• [YOUR OBJECTIVE]: Print all records exactly, pictures left out.

*** Opening of EXERCISE DATA ***

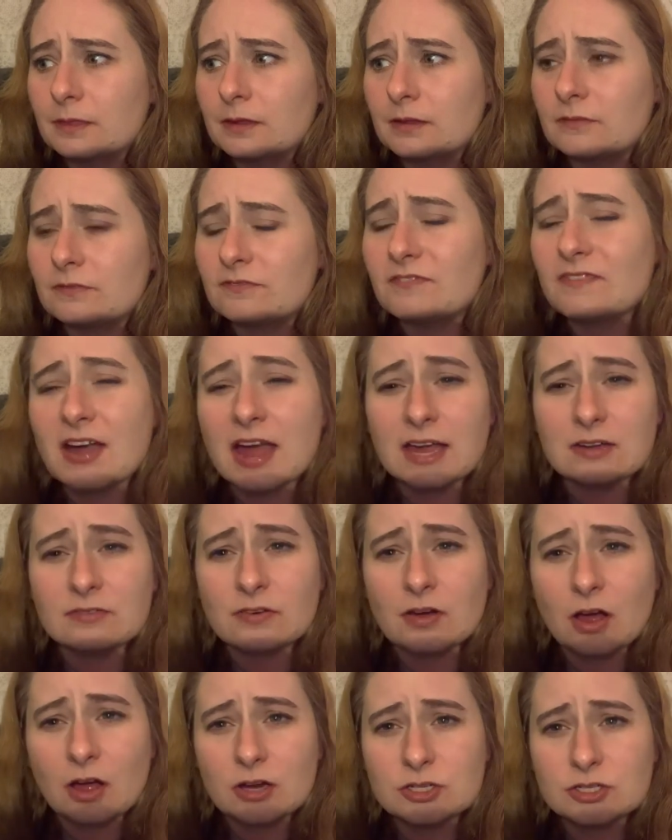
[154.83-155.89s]

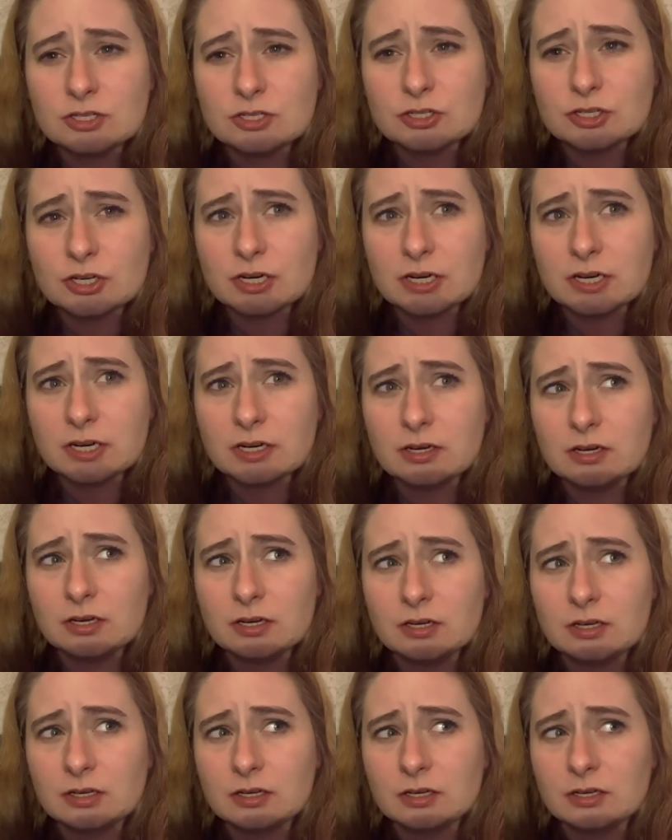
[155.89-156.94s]
500
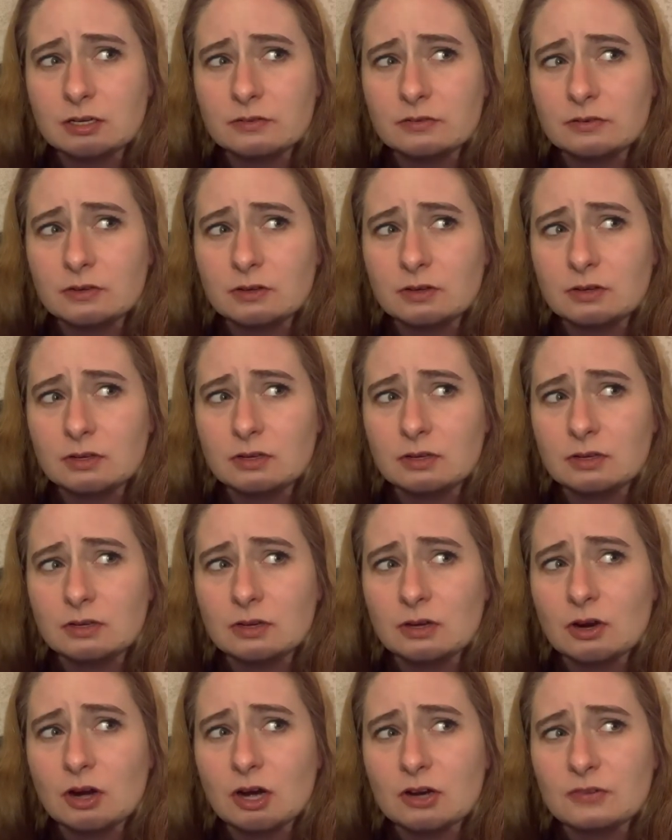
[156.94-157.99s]

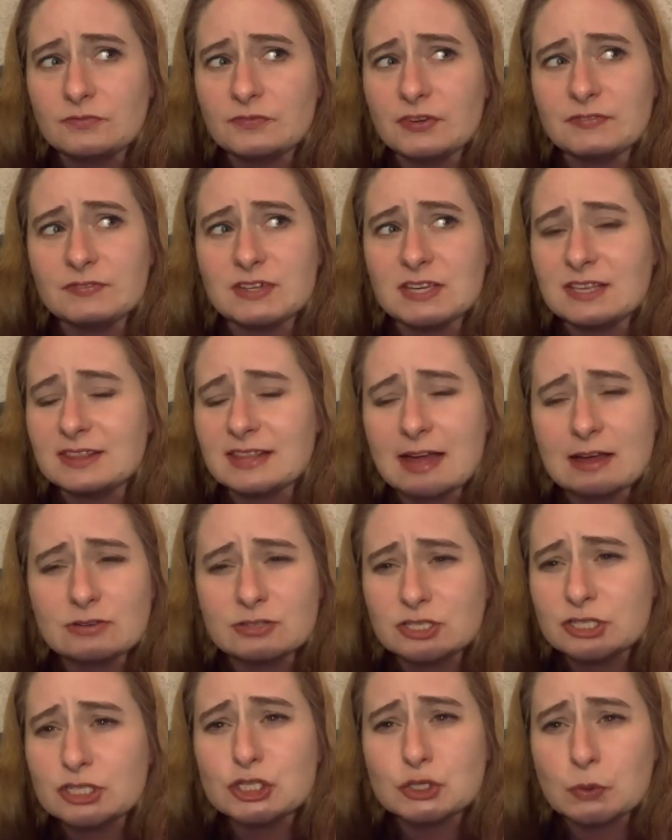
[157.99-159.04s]
or
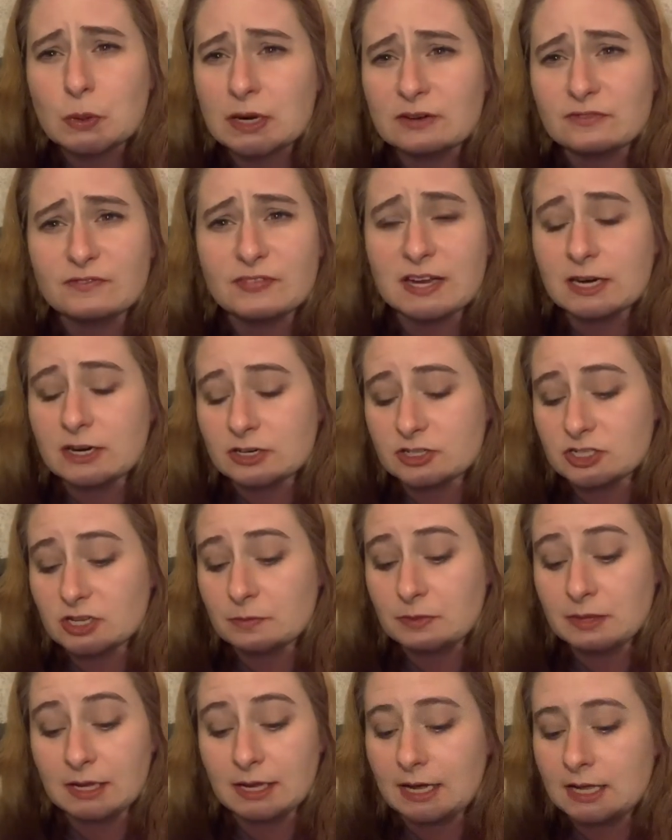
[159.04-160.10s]
50,000 square feet or
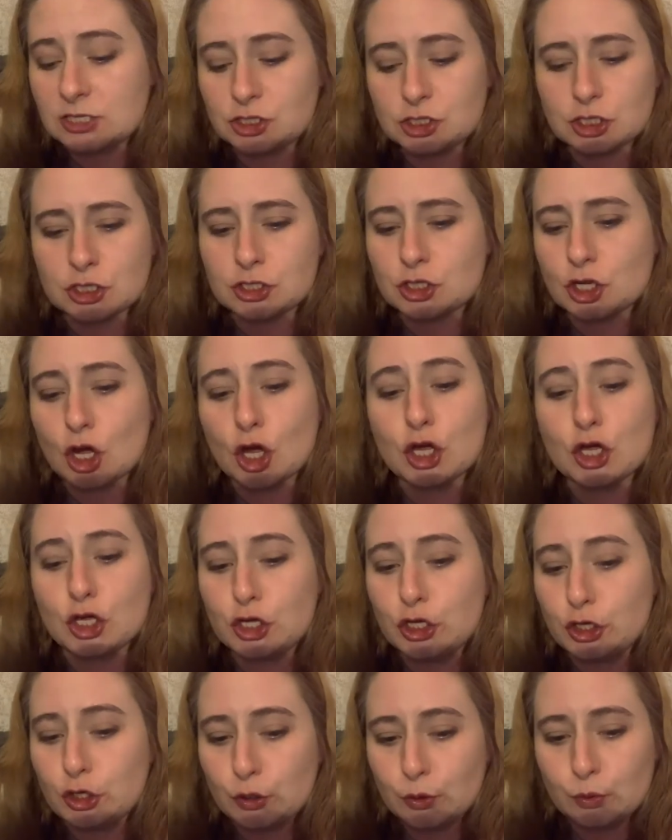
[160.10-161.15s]
something. It's just a
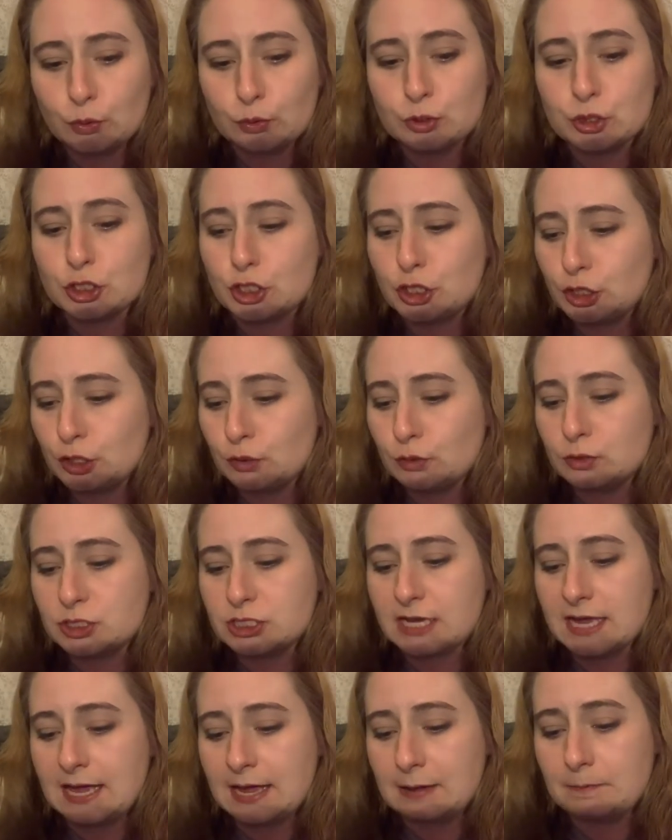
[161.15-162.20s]
huge, huge
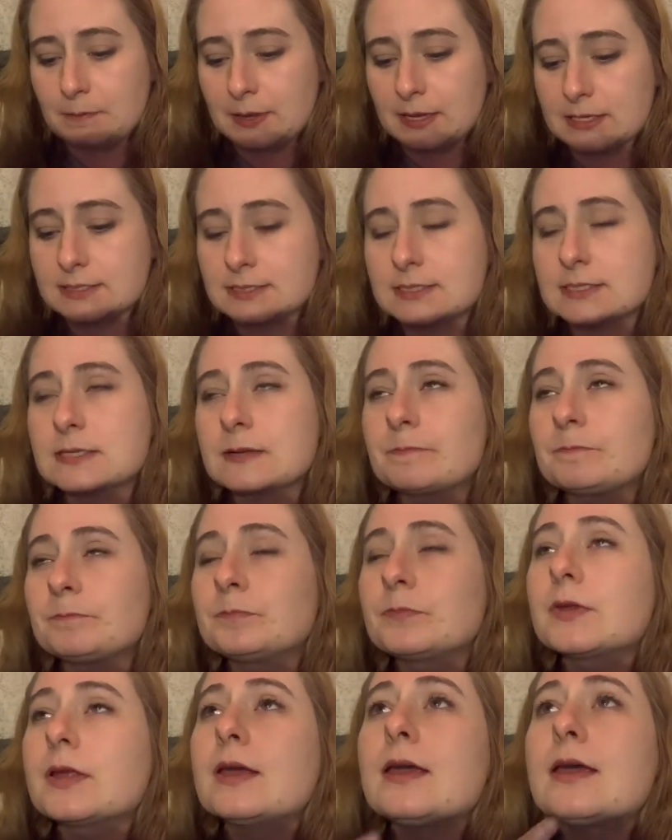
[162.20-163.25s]
campus.
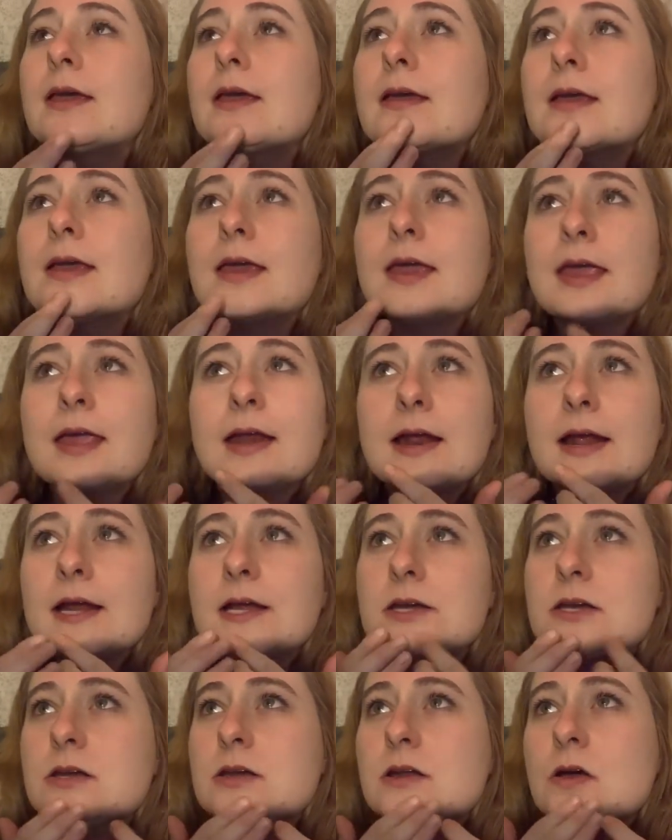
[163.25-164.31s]
And I
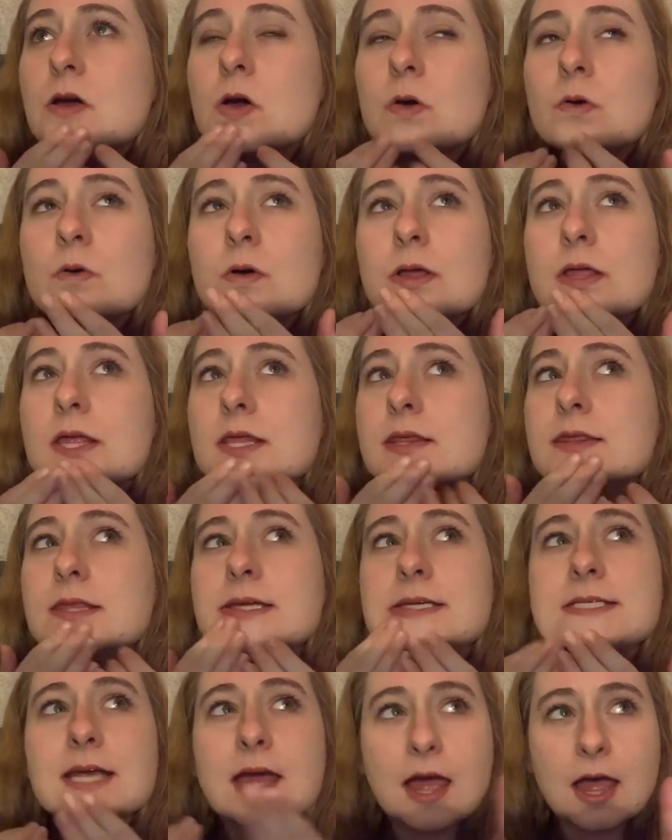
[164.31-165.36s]
know the
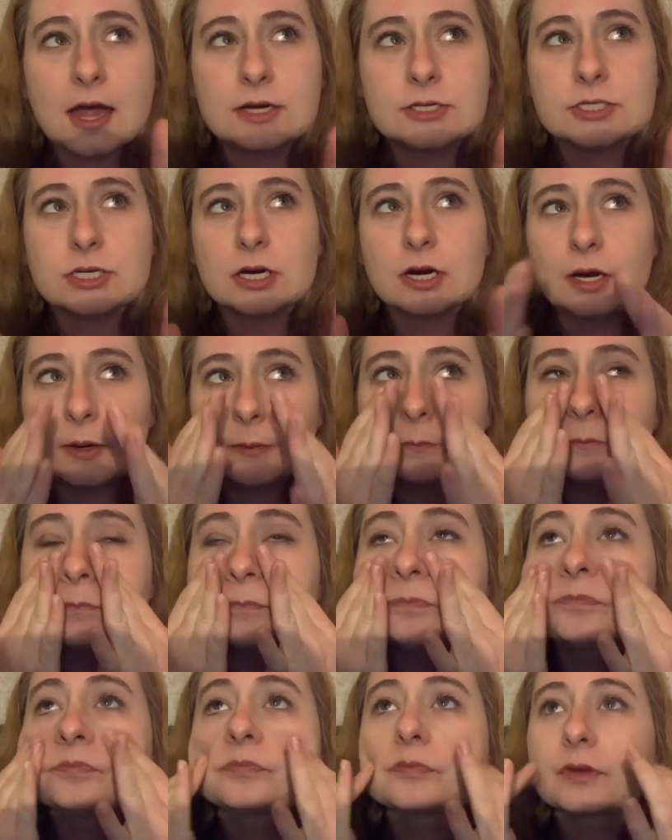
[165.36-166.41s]
doctor,
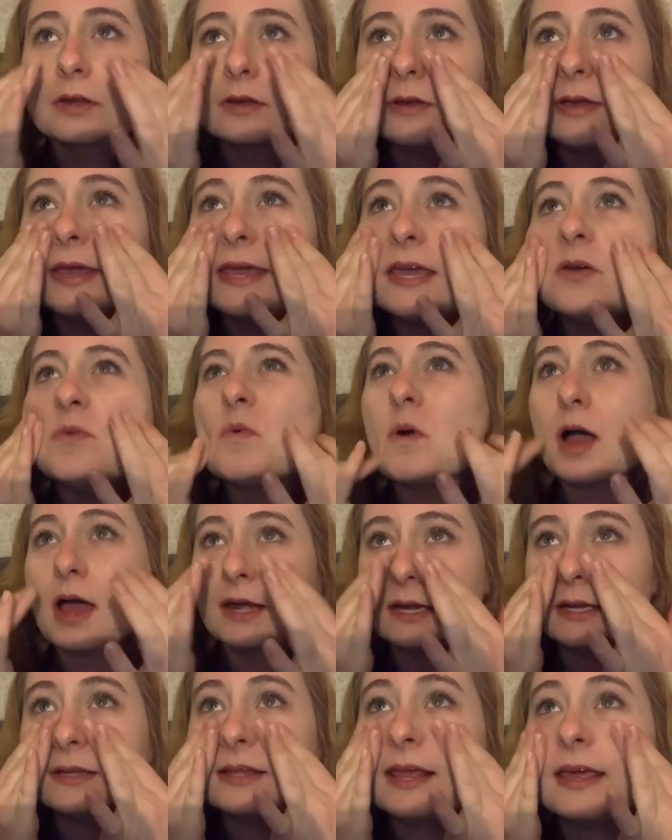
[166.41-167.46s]
he
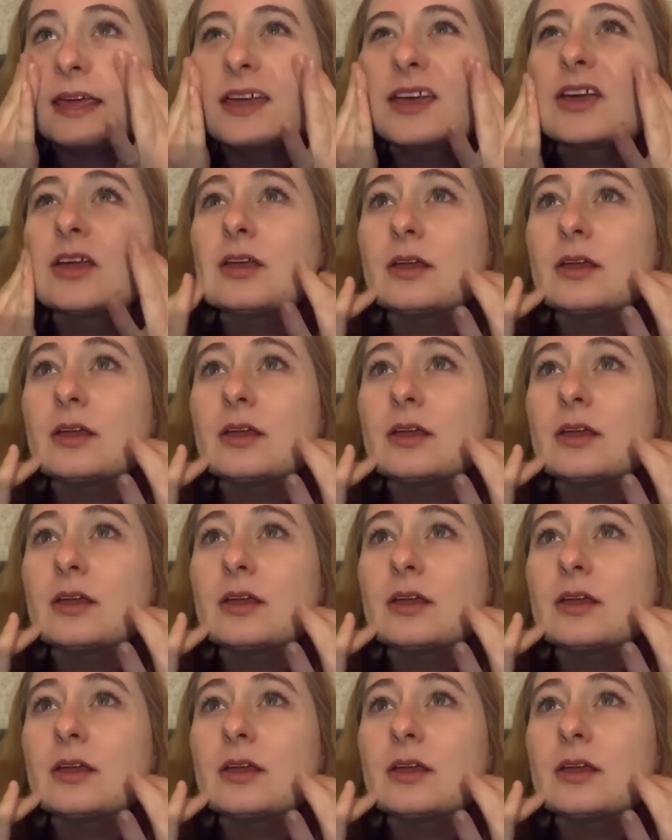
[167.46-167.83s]
wanted like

*** Close of EXERCISE DATA ***

• [SOLUTION FOR THIS PROBLEM]:
[154.83-155.89s]

[155.89-156.94s]
500
[156.94-157.99s]

[157.99-159.04s]
or
[159.04-160.10s]
50,000 square feet or
[160.10-161.15s]
something. It's just a
[161.15-162.20s]
huge, huge
[162.20-163.25s]
campus.
[163.25-164.31s]
And I
[164.31-165.36s]
know the
[165.36-166.41s]
doctor,
[166.41-167.46s]
he
[167.46-167.83s]
wanted like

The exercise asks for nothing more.